*Collected data entries:*
+++
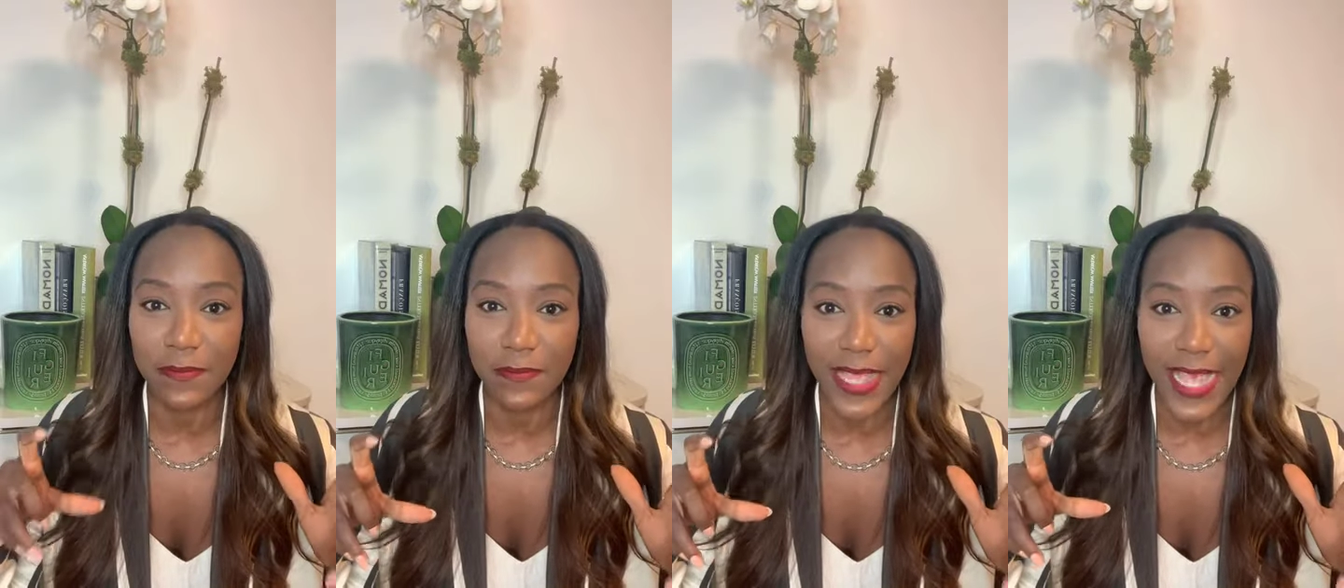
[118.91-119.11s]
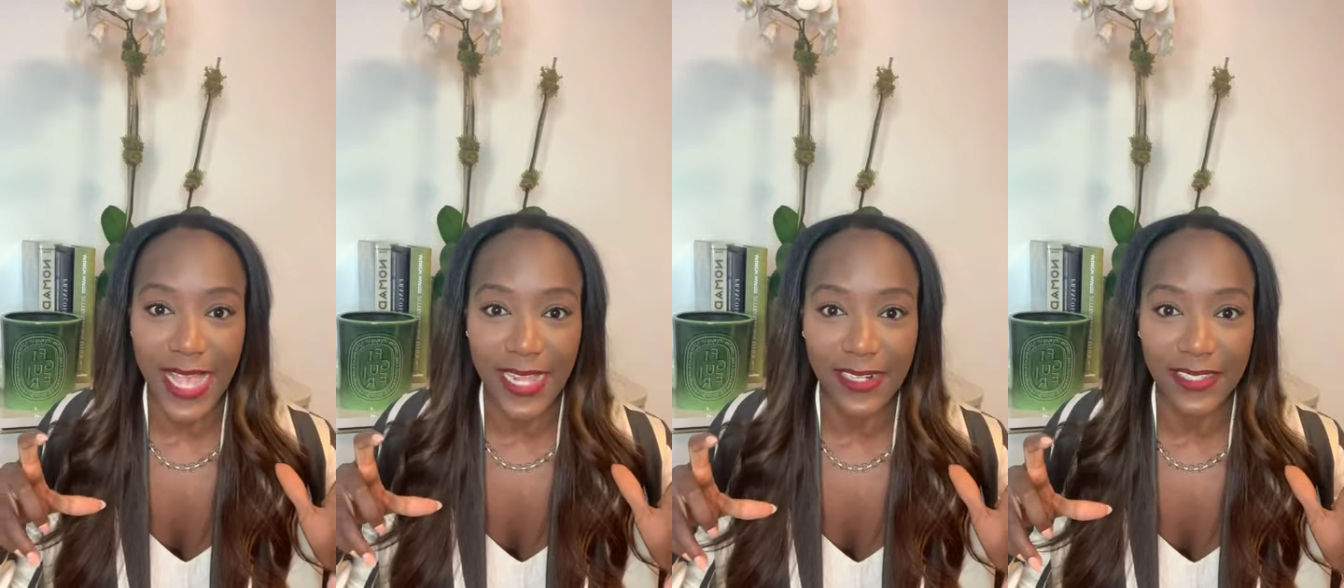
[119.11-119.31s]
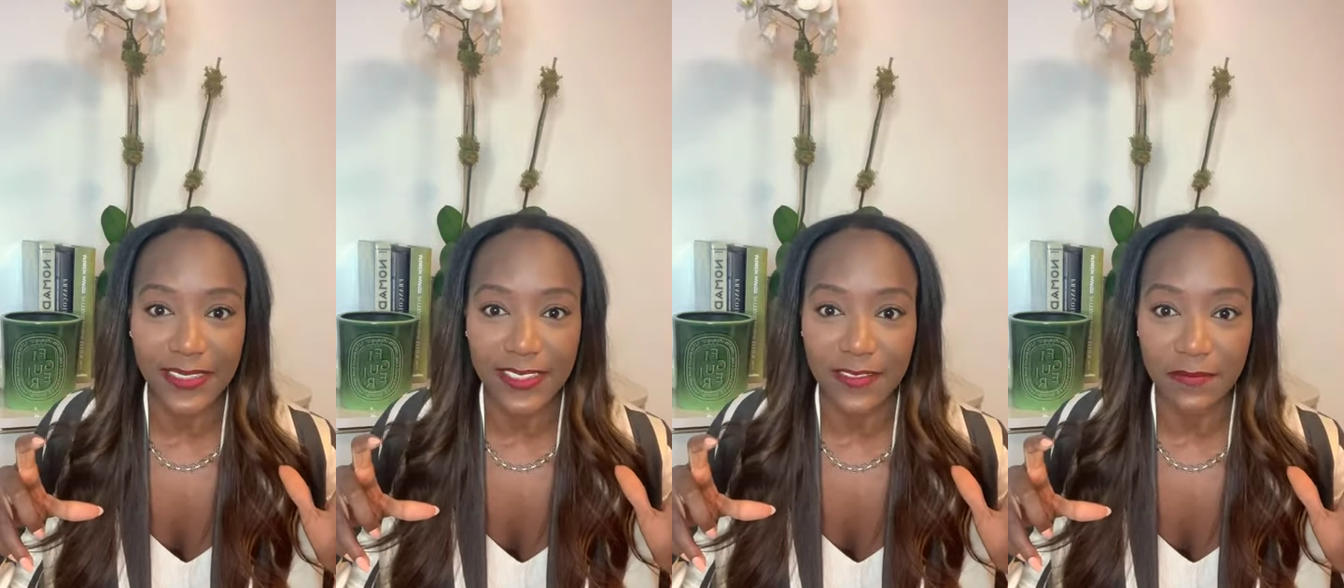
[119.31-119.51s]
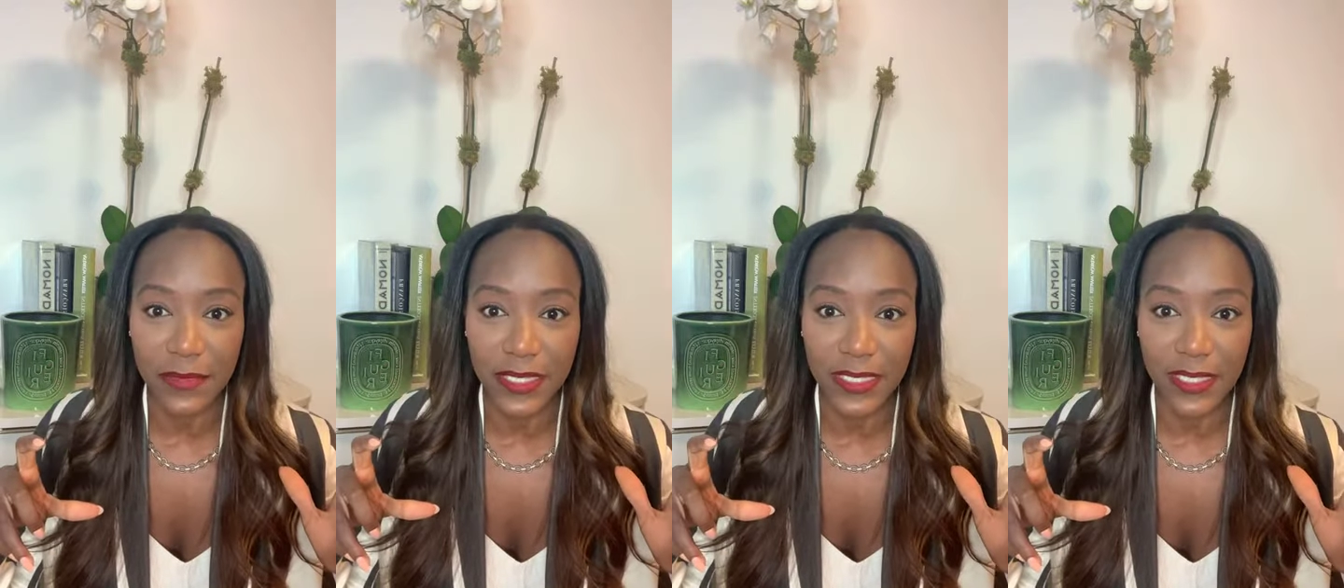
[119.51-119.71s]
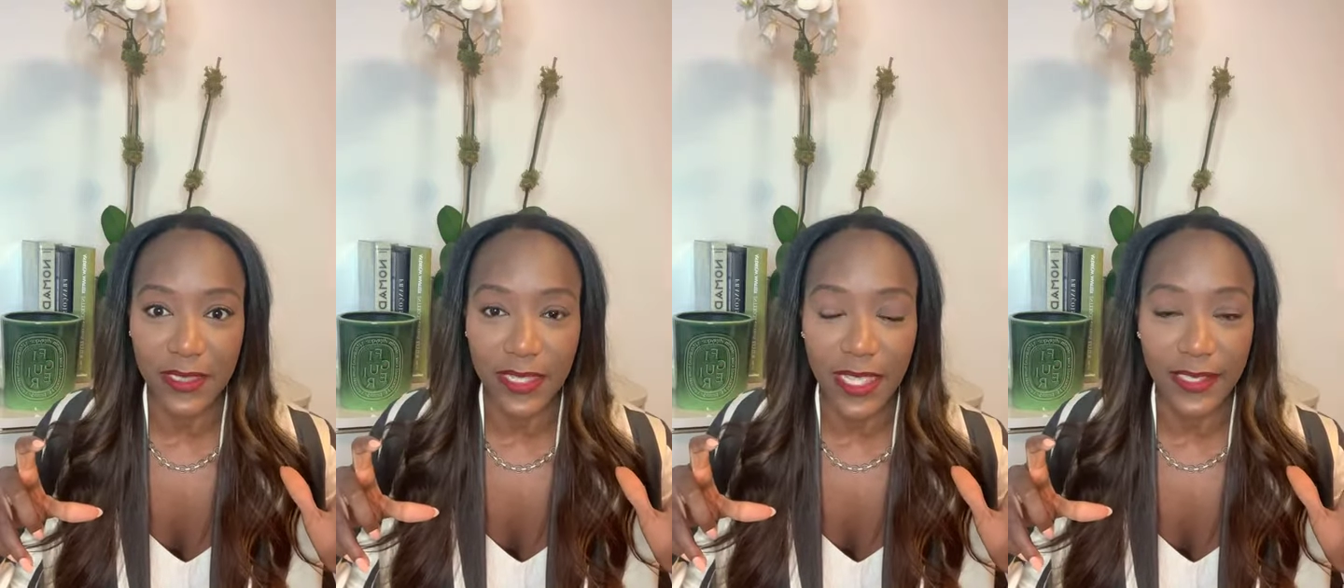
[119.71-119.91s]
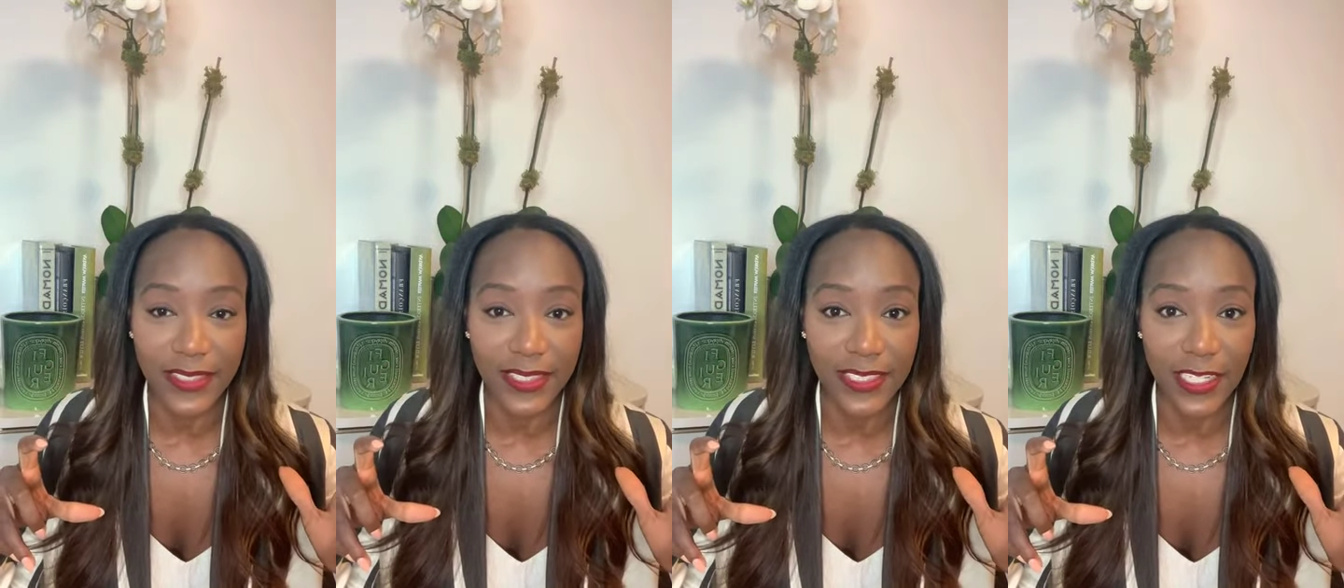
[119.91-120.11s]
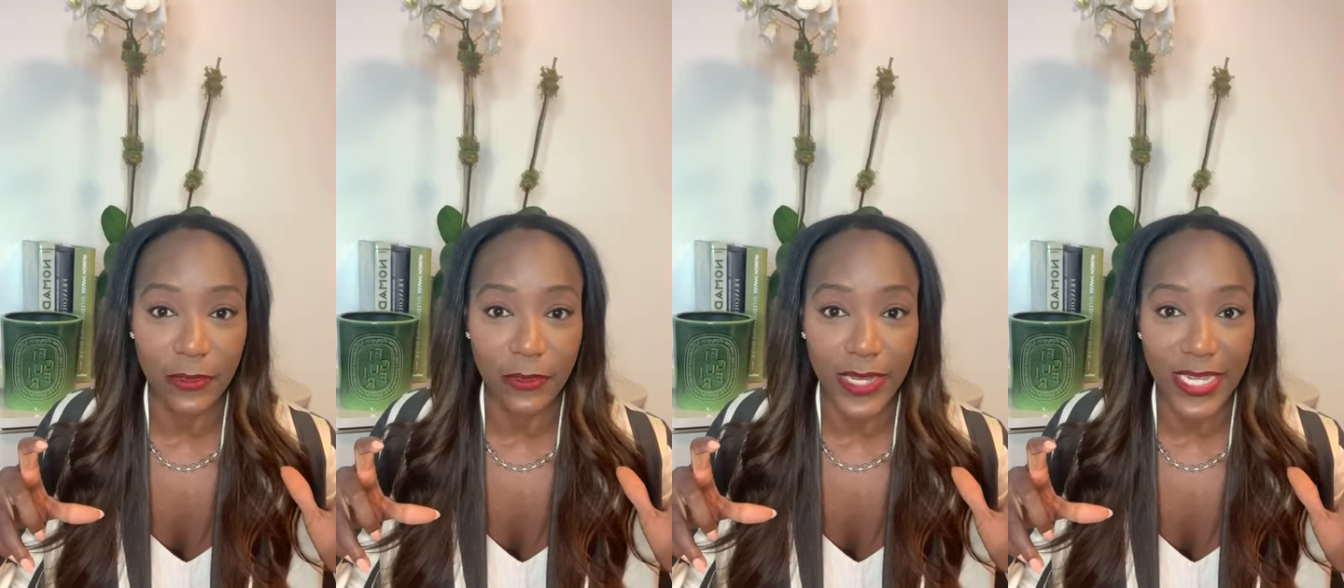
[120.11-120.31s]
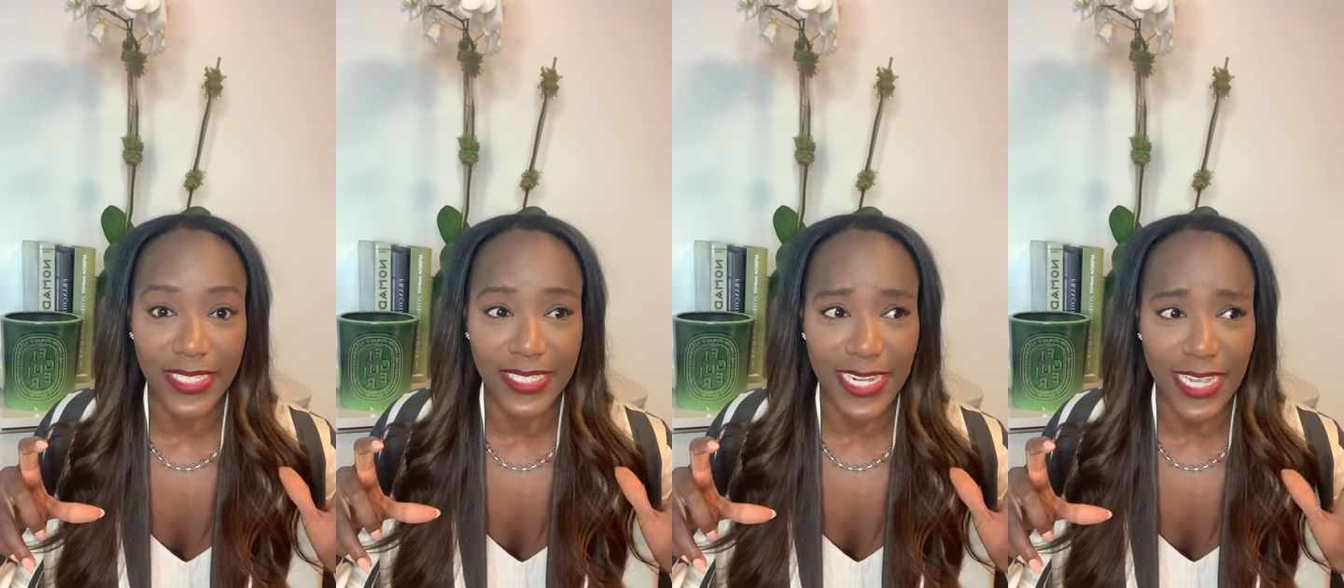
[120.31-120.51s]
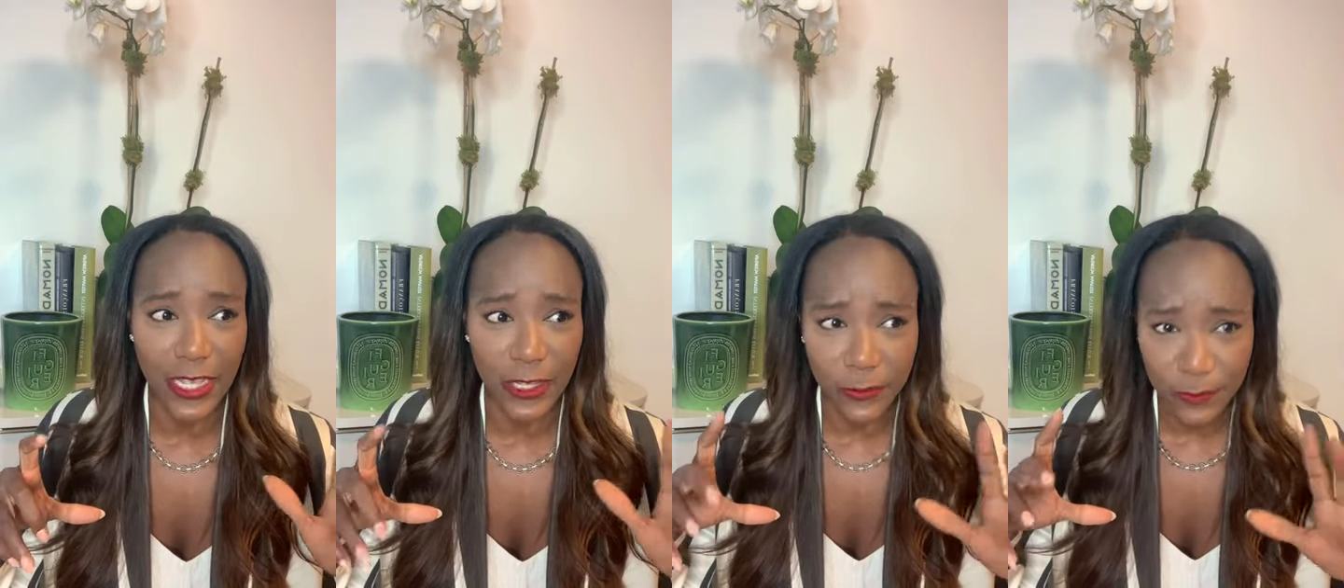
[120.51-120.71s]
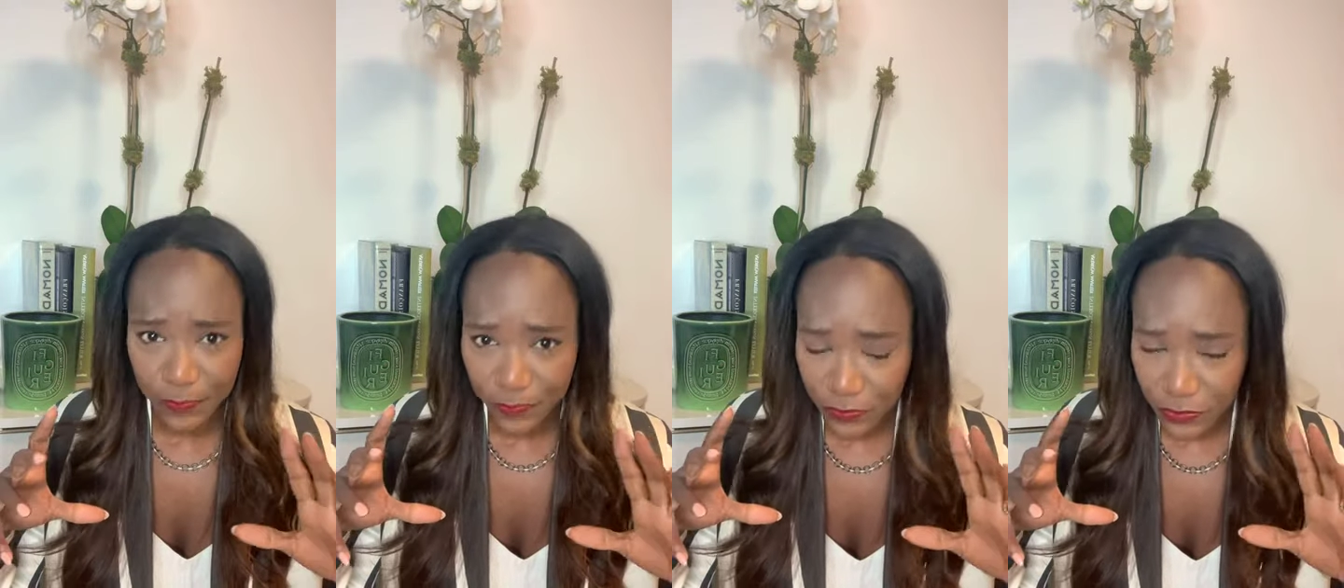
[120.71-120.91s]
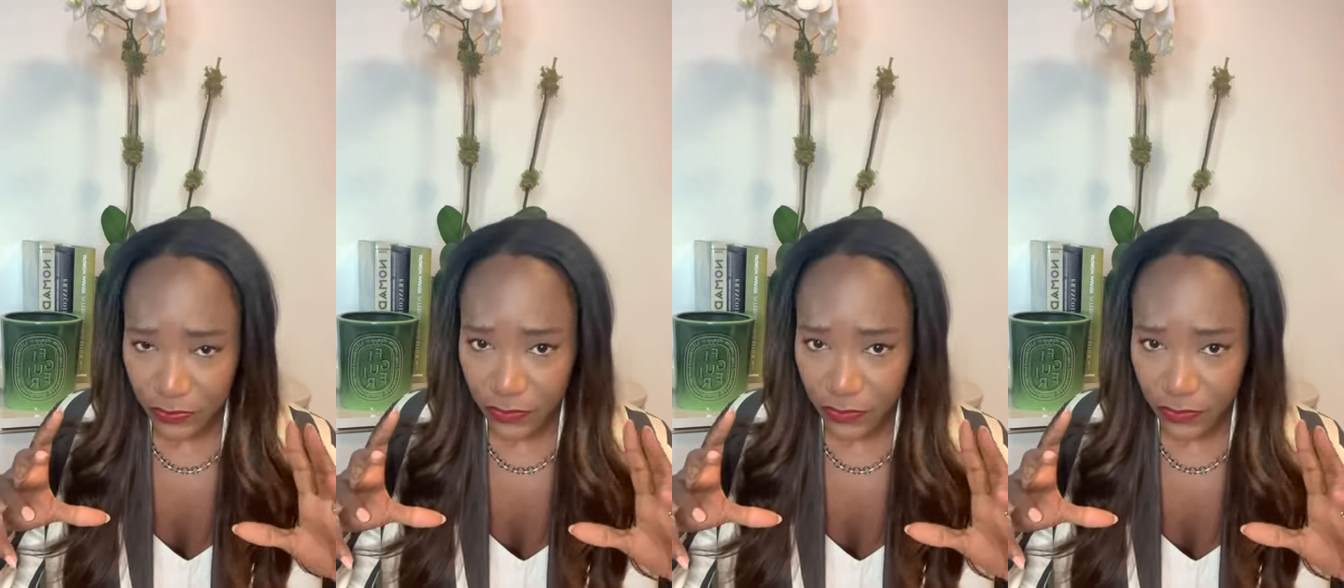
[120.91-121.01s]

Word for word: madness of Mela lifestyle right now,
+++
*YOUR TASK:*
What you write must match, line for line, the records from the line containing "[119.51-119.71s]" through the last line, with every picture left out.

*ANSWER TO THIS TASK:*
[119.51-119.71s]
[119.71-119.91s]
[119.91-120.11s]
[120.11-120.31s]
[120.31-120.51s]
[120.51-120.71s]
[120.71-120.91s]
[120.91-121.01s]

Word for word: madness of Mela lifestyle right now,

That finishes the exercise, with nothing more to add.